E(T)= 1*P(1) + 2*P(2) + 3*P(3) ....+ n*P(n) where P(i) is the probability that
the algorithm runs for 'i' time (i.e. compares 'i' elements).
P(i)= (n-i)C(k-1) * (n-k)! / n!
Here, (n-i)C(k-1) is (n-i) Choose (k-1). As the algorithm has reached the ith
step, the rest of k-1 x's must be in the last n-i elements. Hence (n-i)C(k-i).
(n-k)! is the total number of ways of arranging the rest non x numbers, and n!
is the total number of ways of arranging the n elements in the array.
I am not getting (n+1)/(k+1) on simplifying.
You've forgotten to account for the permutations of the k
copies of x
. The correct definition of P(i)
is
P(i) = (n-i)C(k-1) * k! * (n-k)! / n! = (n-i)C(k-1) / nCk.
^^
I'll turn things over to Mathematica:
In[1]:= FullSimplify[Sum[i Binomial[n-i, k-1]/Binomial[n, k], {i, 1, n}], 0 <= k <= n]
1 + n
Out[1]= -----
1 + k
To elaborate on my comment below: assume that all elements are distinct, let X be the set of matches, and let Y be the set of non-matches. By assumption, |X| = k and |Y| = n-k. The expected number of reads is equal to the sum over elements e of the probability that e is read.

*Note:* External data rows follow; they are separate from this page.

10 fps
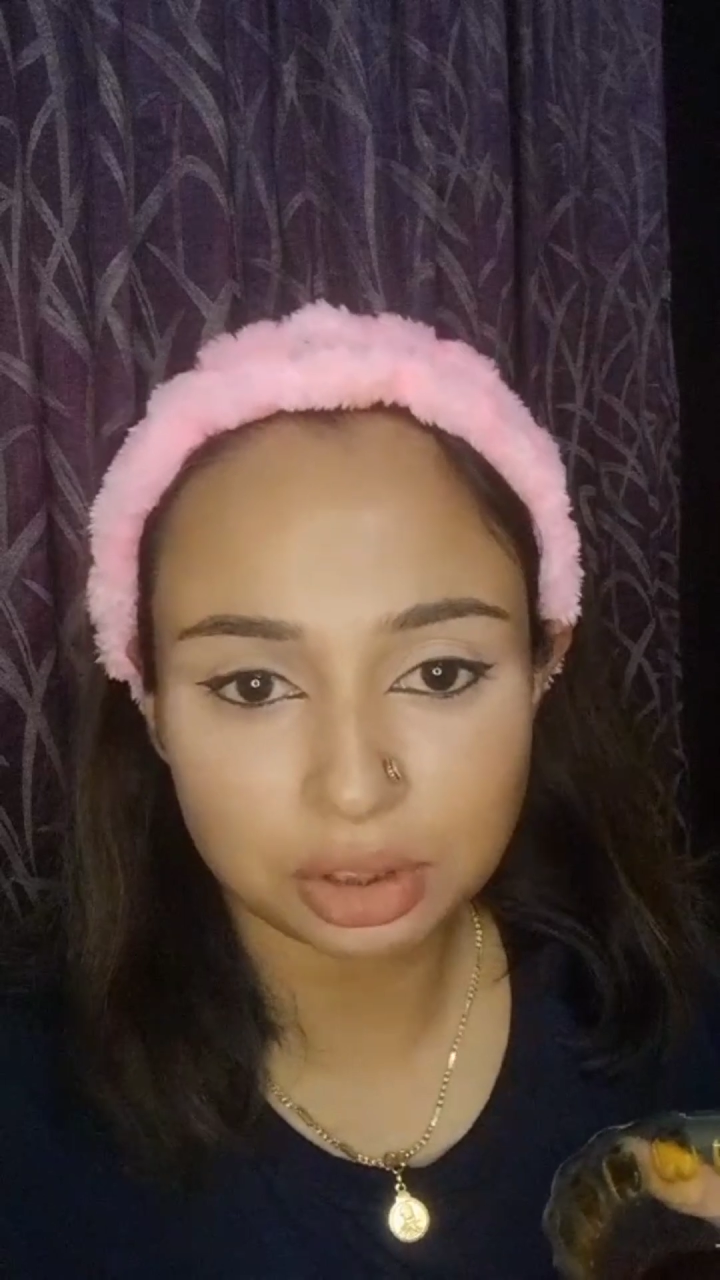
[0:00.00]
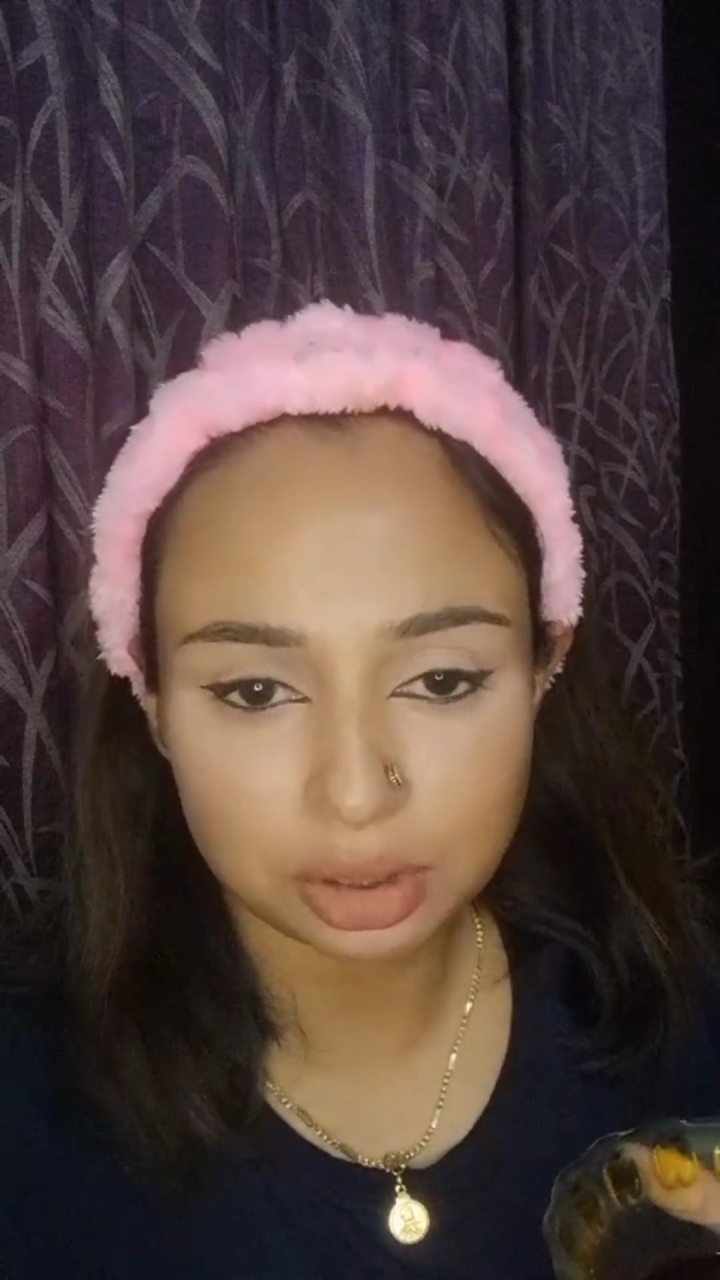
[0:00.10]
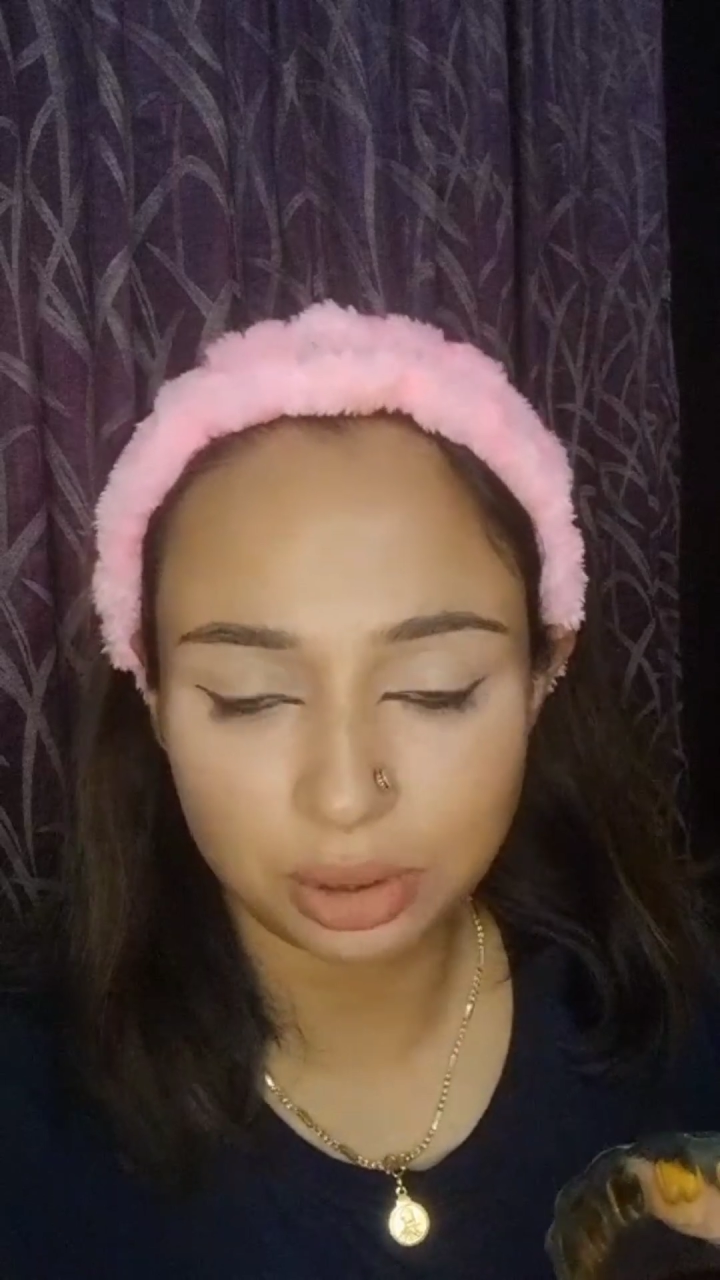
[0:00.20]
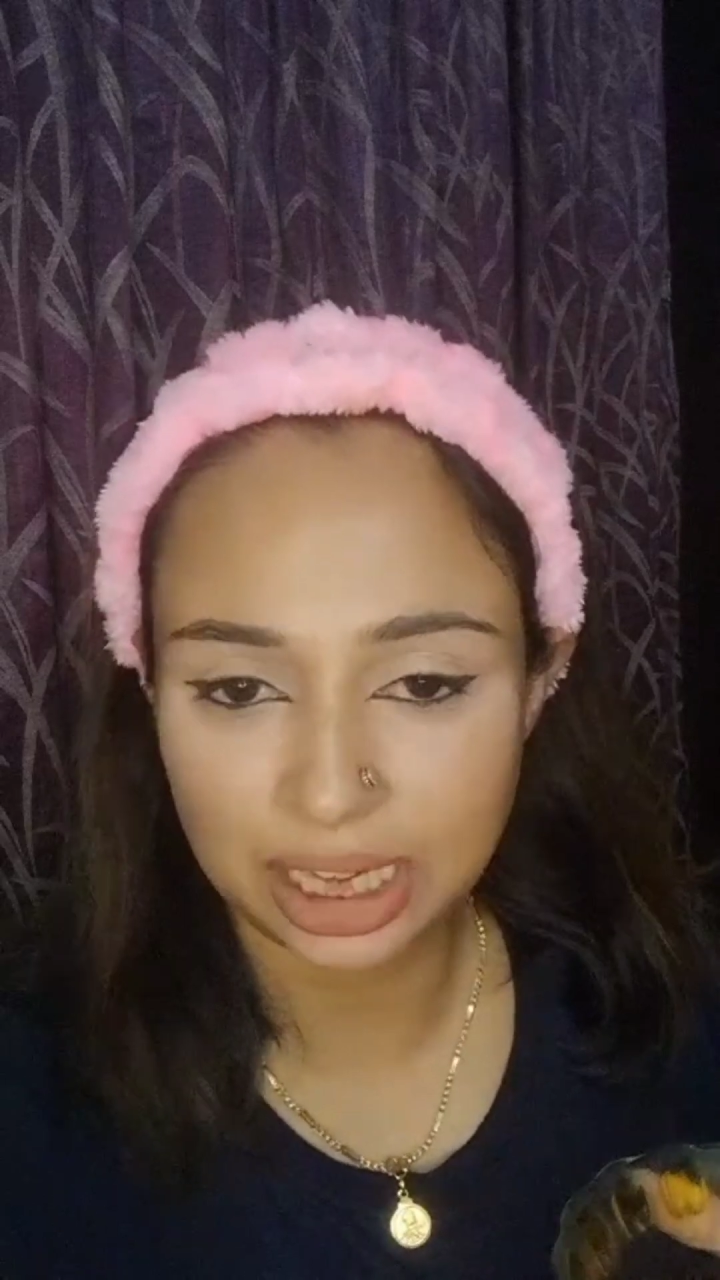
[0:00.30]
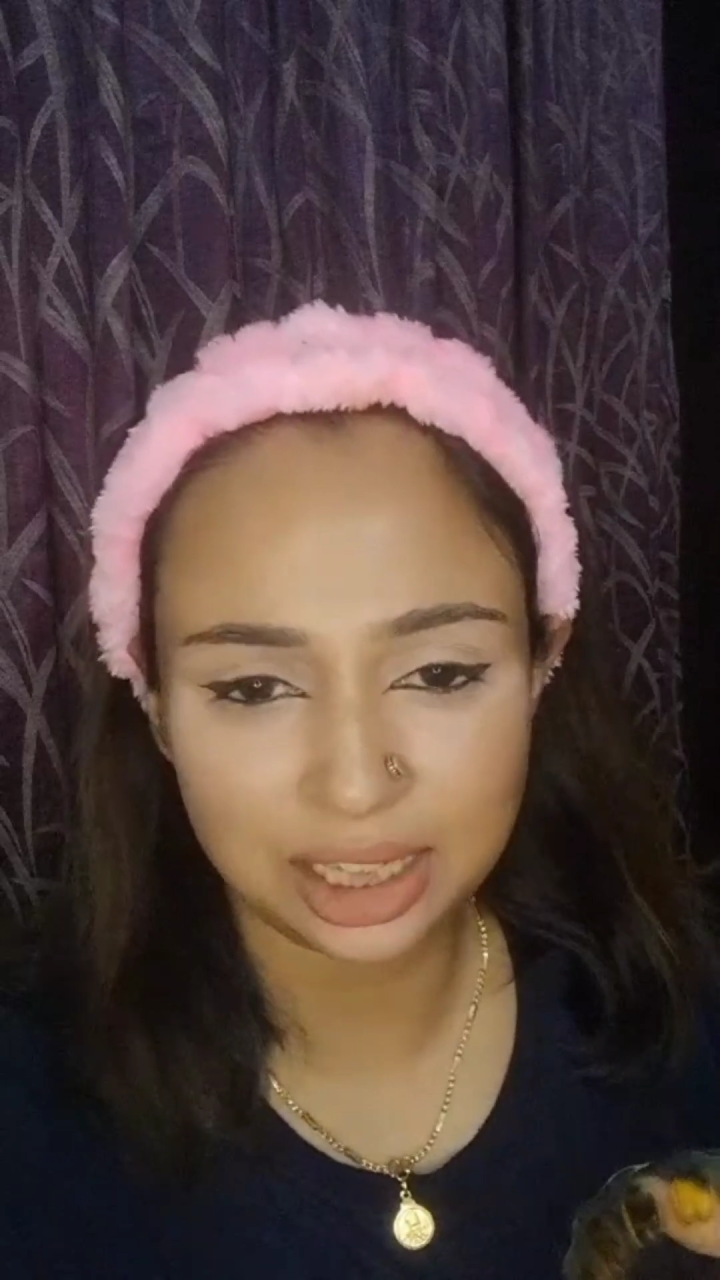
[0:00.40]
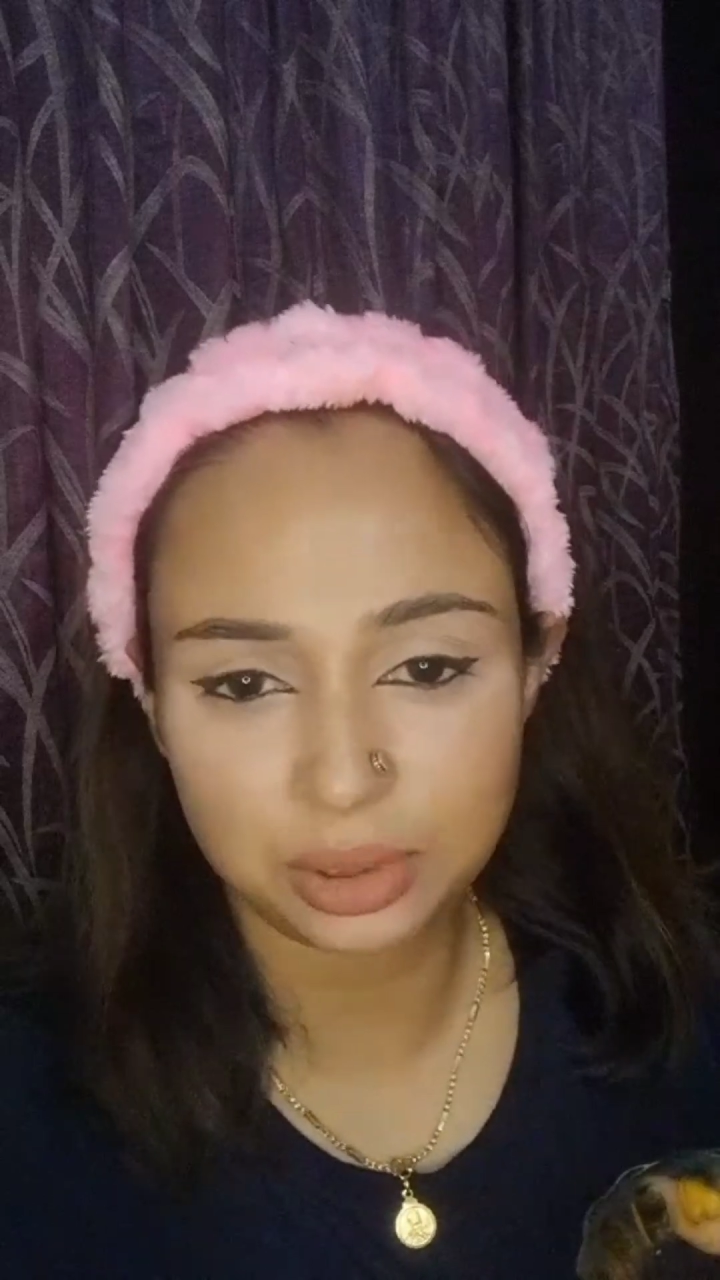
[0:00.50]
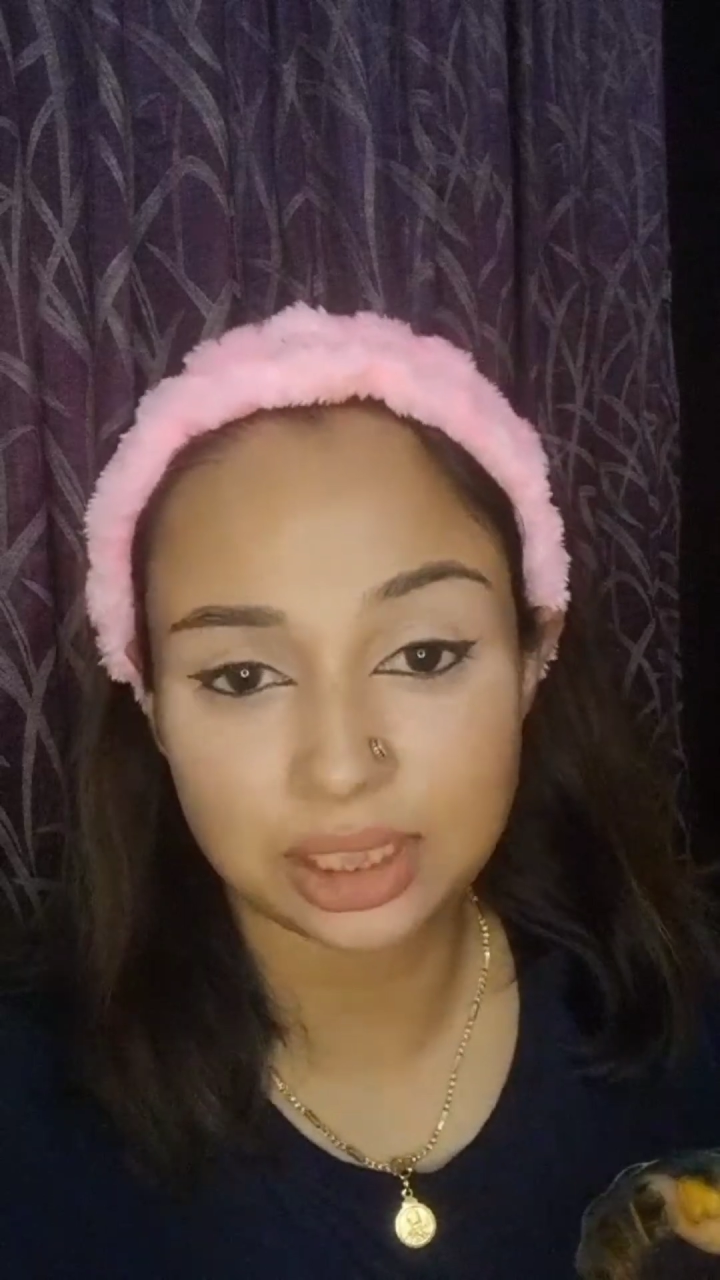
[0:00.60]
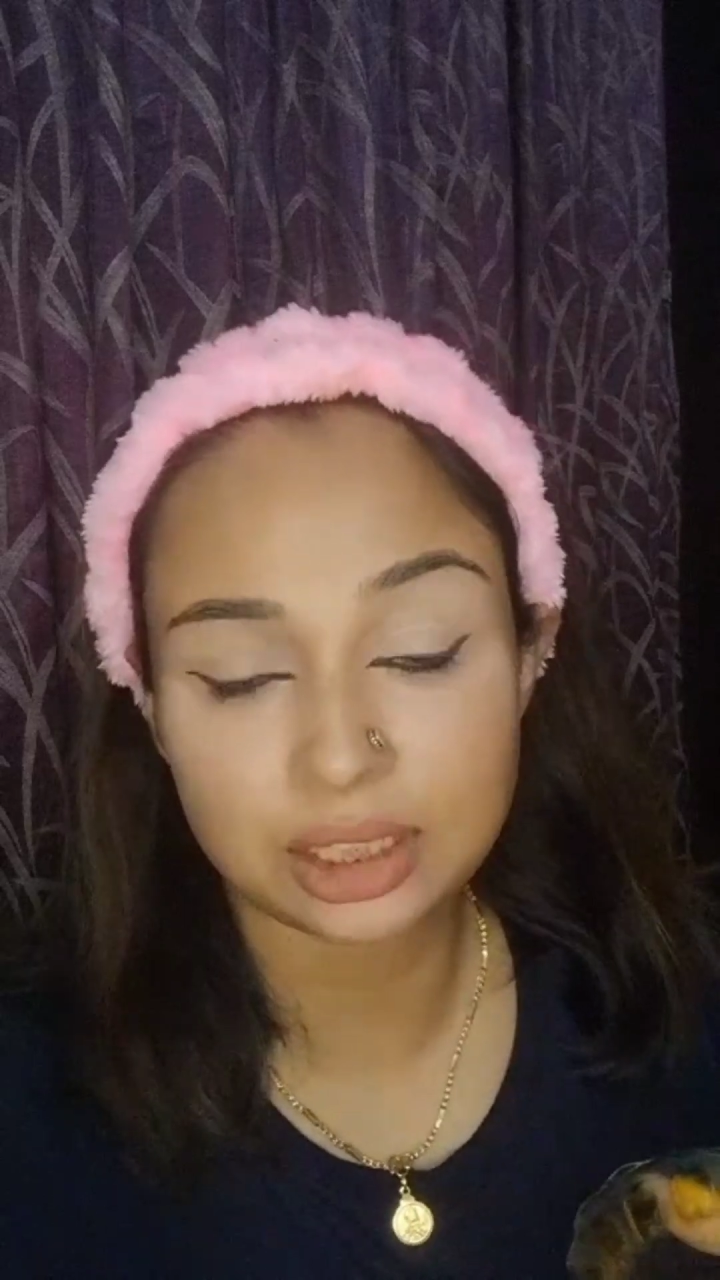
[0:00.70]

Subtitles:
so anyways,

Given a set of elements S, each element in S comes before all of the others with probability 1/|S|.
An element x in X is read if and only if it comes before every other element of X, which is probability 1/k. The total contribution of elements in X is |X| (1/k) = 1.
An element y in Y is read if and only if it comes before every element of X, which is probability 1/(k+1). The total contribution of elements in Y is |Y| (1/(k+1)) = (n-k)/(k+1).
We have 1 + (n-k)/(k+1) = (n+1)/(k+1).